注文情報
| 製品名 | カタログ # | 単位 | 価格 | 数量 | お気に入り | |
Dyskerin Double Nickaseプラスミド (h) | sc-401278-NIC | 20 µg | $410.00 | |||
Dyskerin Double Nickaseプラスミド (h2) | sc-401278-NIC-2 | 20 µg | $410.00 |
DKC1は、H/ACA型小核小体リボヌクレオタンパク質(snoRNP)複合体の構成要素としてrRNAおよびsnRNAのシュードウリジル化を触媒する、必須の核小体タンパク質ディスケリンをコードする。これにより、リボソーム生合成とpre-mRNAスプライシングの忠実性が支えられる。ディスケリンはまた、テロメラーゼのリボヌクレオタンパク質複合体とも会合し、テロメラーゼRNAを安定化させてテロメア維持に影響を与えることで、RNA修飾とゲノム安定性を結び付けている。これらの役割を通じて、DKC1は翻訳制御、核小体ストレスシグナル伝達、ならびに細胞増殖プログラムに影響を及ぼす。DKC1の遺伝学的破綻または機能障害は、テロメア生物学関連疾患やリボソーム病(ribosomopathies)に関与するとされ、RNAプロセシングの障害と細胞恒常性の変化をつなぐ機序的な架け橋を提供する。
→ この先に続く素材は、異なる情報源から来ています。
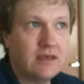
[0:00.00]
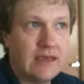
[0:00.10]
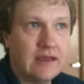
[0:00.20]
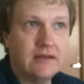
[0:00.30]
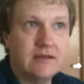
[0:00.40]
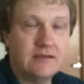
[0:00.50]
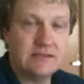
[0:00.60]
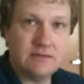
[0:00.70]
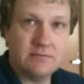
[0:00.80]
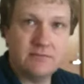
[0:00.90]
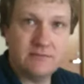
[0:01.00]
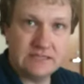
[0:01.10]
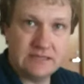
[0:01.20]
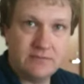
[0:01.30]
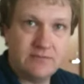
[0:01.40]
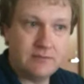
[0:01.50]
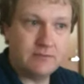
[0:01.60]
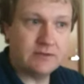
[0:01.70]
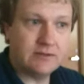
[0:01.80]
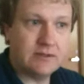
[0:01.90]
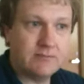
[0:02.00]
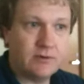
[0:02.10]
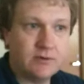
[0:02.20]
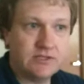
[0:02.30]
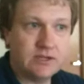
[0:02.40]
And some of them took the approach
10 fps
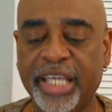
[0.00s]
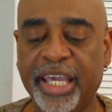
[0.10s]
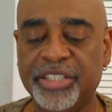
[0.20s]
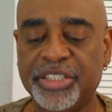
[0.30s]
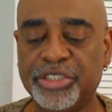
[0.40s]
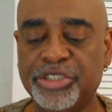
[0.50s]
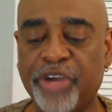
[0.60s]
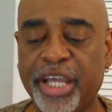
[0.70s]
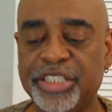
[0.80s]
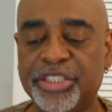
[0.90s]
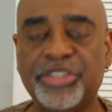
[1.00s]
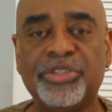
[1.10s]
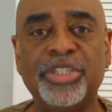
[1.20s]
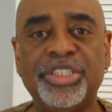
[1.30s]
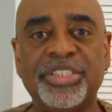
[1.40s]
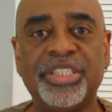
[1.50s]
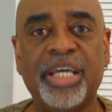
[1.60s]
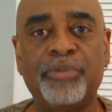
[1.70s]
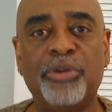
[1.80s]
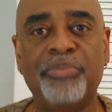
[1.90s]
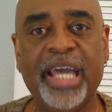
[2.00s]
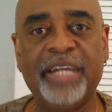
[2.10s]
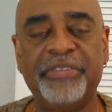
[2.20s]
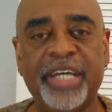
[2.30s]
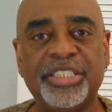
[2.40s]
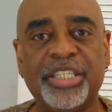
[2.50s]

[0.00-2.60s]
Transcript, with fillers: ends the strange distortions that were manifest.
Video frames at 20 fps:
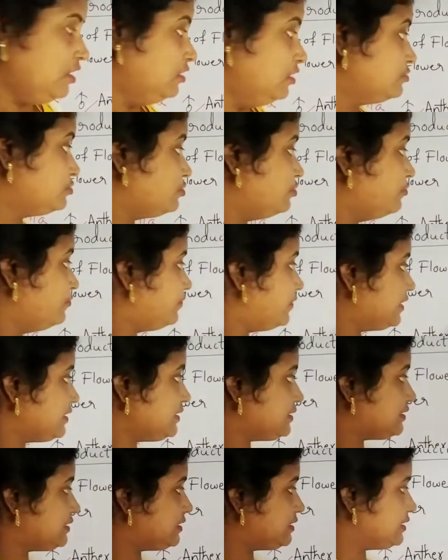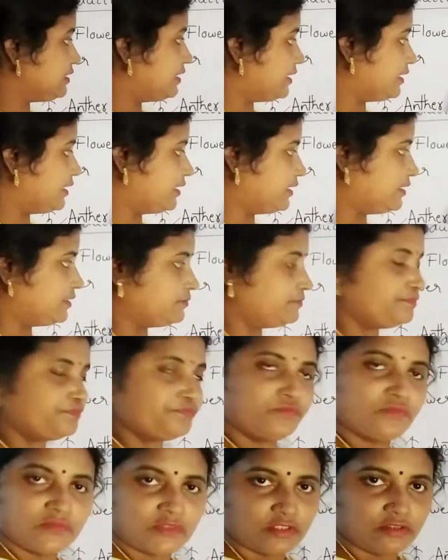So first layer,
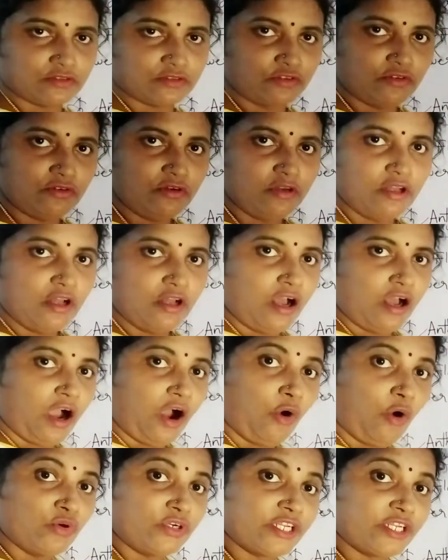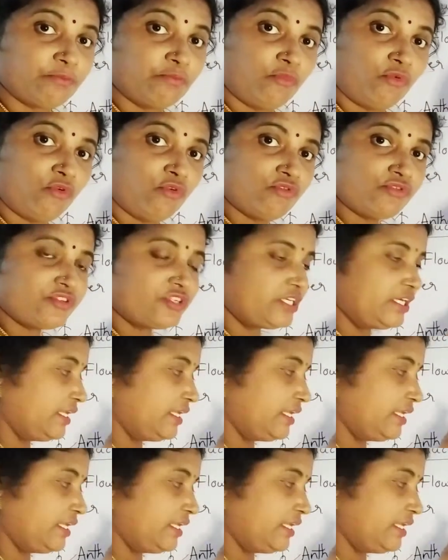so outermost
Dyskerin ダブルニカースプラスミド(h)は、human 細胞株における DKC1 座の高特異性編集のために設計された、対となる2つのプラスミドから構成される。各プラスミドは、Cas9 D10Aニカースと、DKC1内の対向するDNA鎖を標的とする異なるsgRNAを発現する。対向するDNA鎖上の隣接する部位に誘導されると、2つのニカースはオフセットした一本鎖切断を生成し、これらが組み合わさってずれた二本鎖切断を生じさせる。これにより、両方のガイドによる協調的なオンターゲット活性が必要となる。生じたDNA切断は、細胞内の内在性修復経路、特に非相同末端結合(NHEJ)によって修復され、その結果、DKC1の機能を阻害する挿入または欠失が生じる。標的座標における2つのsgRNAの結合を必要とするこの二重ニッキング法は、編集の特異性を高め、標的精度に対するさらなる制御が求められる用途において、CRISPR戦略を補完するものである。
編集された細胞を効率的に同定するために、1つのプラスミドはトランスフェクトされた細胞集団を蛍光可視化するためのGFPをコードし、もう1つのプラスミドは抗生物質選別用のプロマイシン耐性遺伝子を保有しています。これらの機能により、共トランスフェクトされた細胞集団の効率的な濃縮が可能となり、DKC1が破壊されたクローンの検証が簡素化されます。
研究用のみ。診断用または治療用ではありません。